Prompt — Return all the data exactly, keeping the pictures out.

Data records —

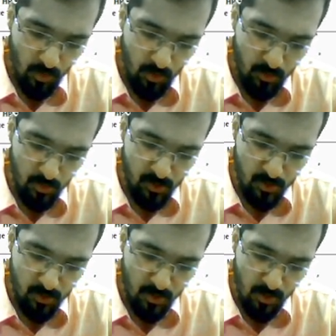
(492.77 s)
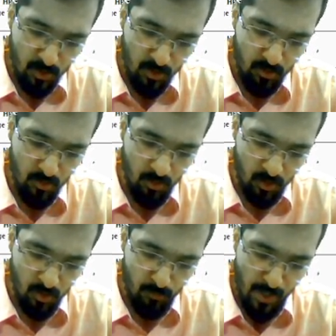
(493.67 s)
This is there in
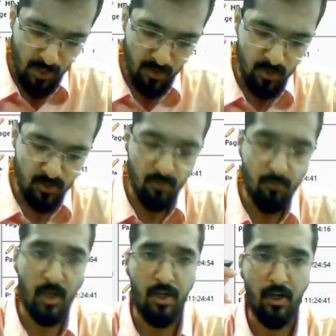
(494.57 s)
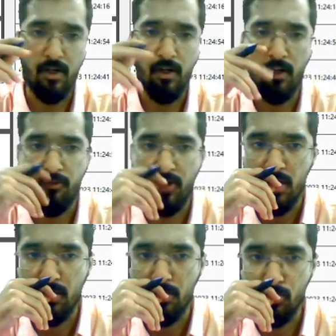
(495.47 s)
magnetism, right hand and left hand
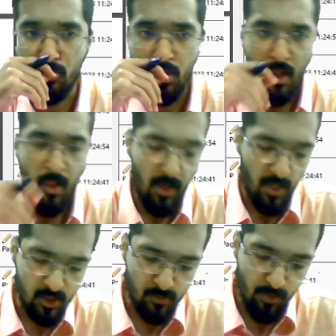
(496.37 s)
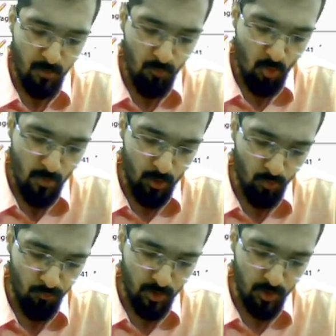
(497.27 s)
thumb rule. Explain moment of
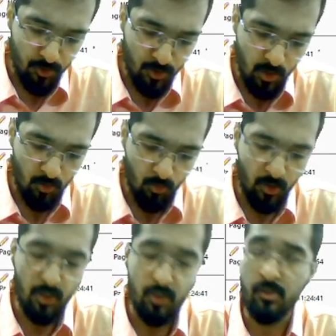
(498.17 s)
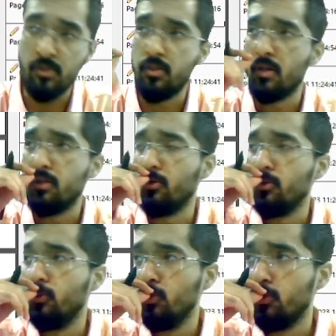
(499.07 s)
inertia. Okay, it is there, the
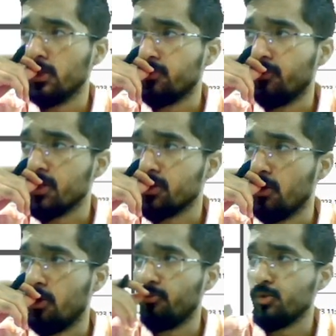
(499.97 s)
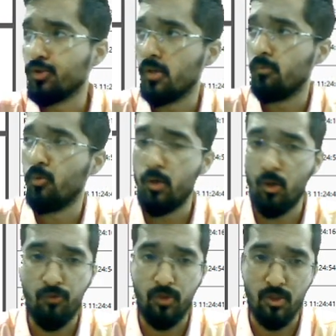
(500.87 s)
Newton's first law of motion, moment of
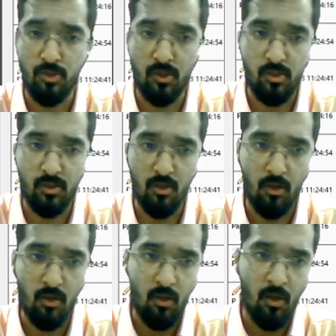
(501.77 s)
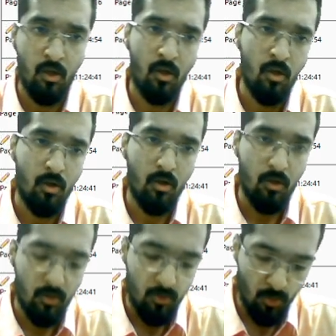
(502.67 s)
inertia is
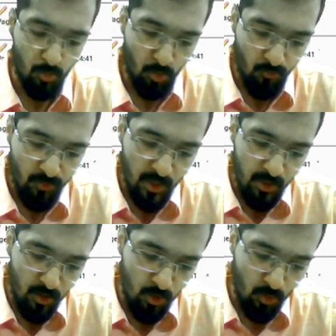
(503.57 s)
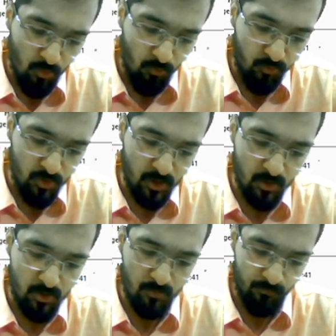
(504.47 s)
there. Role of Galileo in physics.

Answer space —
(492.77 s)
(493.67 s)
This is there in
(494.57 s)
(495.47 s)
magnetism, right hand and left hand
(496.37 s)
(497.27 s)
thumb rule. Explain moment of
(498.17 s)
(499.07 s)
inertia. Okay, it is there, the
(499.97 s)
(500.87 s)
Newton's first law of motion, moment of
(501.77 s)
(502.67 s)
inertia is
(503.57 s)
(504.47 s)
there. Role of Galileo in physics.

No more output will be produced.